The dialogue with MacKinnon is related with enough precision that you wonder if Didion was running a tape recorder in therapy, as she did often in her reporting. Otherwise the level of detail suggests either a fatal refusal to be truly present (possible), a superhuman level of recall (doubtful, since she complained at least once to him of a breakdown in short-term memory), or simply a skilled New Journalistic reconstruction.
Nonetheless, though “Notes to John” shares with “Blue Nights” the subjects of mother and daughter, generational trauma and general anxiety, and both are written with Didion’s constitutional meticulousness, the new book is obviously not a finely cut sapphire. More like a cloud of diamond dust.

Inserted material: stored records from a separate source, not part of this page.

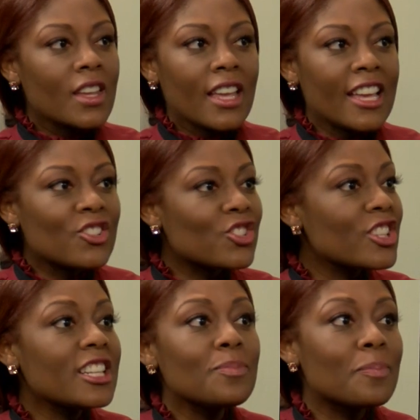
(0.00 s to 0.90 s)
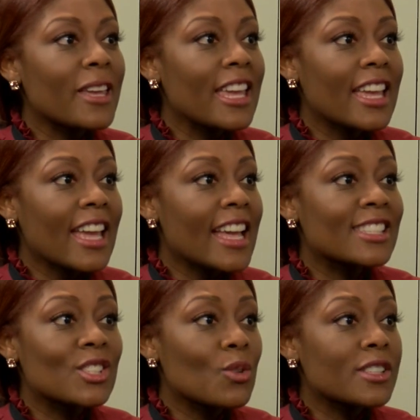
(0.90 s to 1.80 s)
it shouldn't be
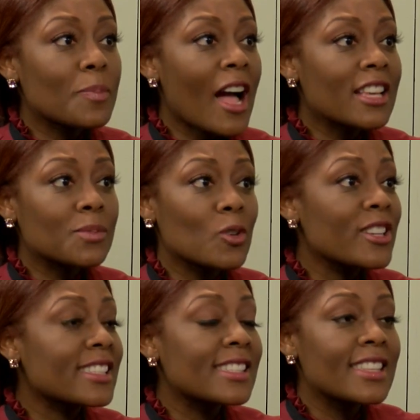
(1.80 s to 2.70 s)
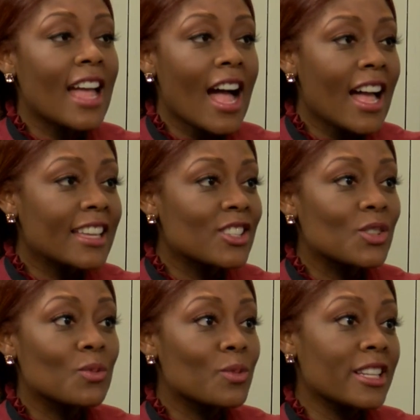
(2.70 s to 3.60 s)
as low as possible. It's not
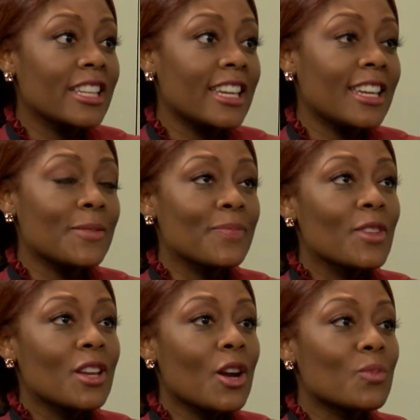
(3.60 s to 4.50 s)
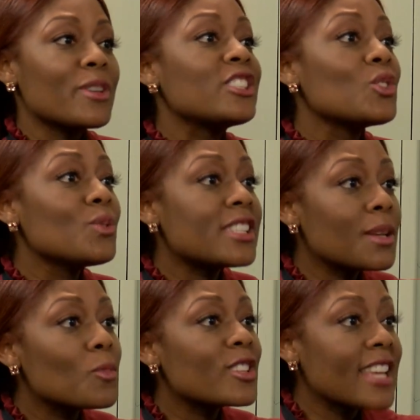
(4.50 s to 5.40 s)
really uh,
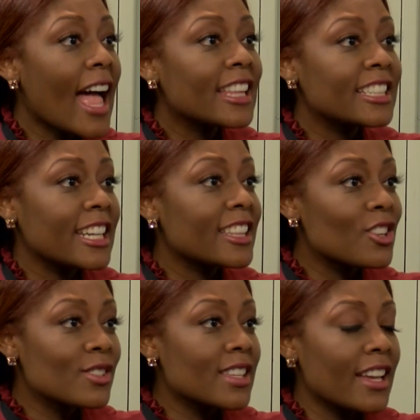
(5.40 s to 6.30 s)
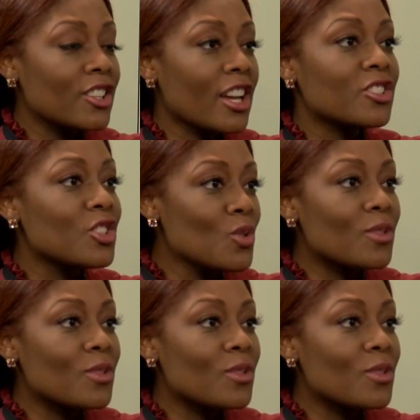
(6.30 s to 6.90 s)
reducing mortality. There's like a new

We learn that Didion had no qualms about watching the horror movie “Night of the Living Dead” at midnight with a 7-year-old Quintana, which appears to stun MacKinnon. “I asked what it was he thought I should have done differently, other than put her to bed, which didn’t seem like being a fun mom,” she wrote.
We learn that Didion monitored her daughter’s weight and that there was a notorious “scrambled-egg incident,” after which Quintana wound up in the shower, with her mother washing her hair, screaming “I hate him,” referring to Dunne.
We learn of the couple’s deep skepticism of Alcoholics Anonymous, one of the many treatment programs Quintana tried. (She died at 39 of complications from pancreatitis.) “This kind of theatrical failure seemed built into it,” Didion mused. “You want a drink and give in, you don’t just end up with a hangover and a case of the guilts as you would in real life, you end up in the gutter, or in a bar picking somebody up who’s going to hit you.”
And we learn that the doctors disagreed on an approach to Quintana’s suicidal ideation: MacKinnon advised Didion to “play the guilt card, play it shamelessly — tell her you would never have another good day if anything happened to her,” while Kass believed “it’s not useful to lay it on her that she has to live to keep you alive.”
“Notes to John” is rough, incomplete, raises more questions than it answers, slightly sordid and absolutely fascinating. With casual allusions to dinner at the Four Seasons, vacation in St. Bart’s, rehab at Canyon Ranch, financial dispensations from Paine Webber and taking the Concorde to Paris to discuss the family budget, it also makes the idea that this book is some kind of money grab by her trustees or publisher seem oddly sanctimonious.
Didion and Dunne loved money. Swam in money. What, you think they wrote all those screenplays for the joy of it? This was a writer who modeled sunglasses for Celine, not LensCrafters. (Sunglasses that, at a 2022 auction of her possessions, sold for $27,000.)
This book is a comparative bargain with the same effect: darkening some of the dazzle of an important star, clarifying but also complicating our view.
NOTES TO JOHN | By Joan Didion | Knopf | 224 pp. | $32
Alexandra Jacobs is a Times book critic and occasional features writer. She joined The Times in 2010.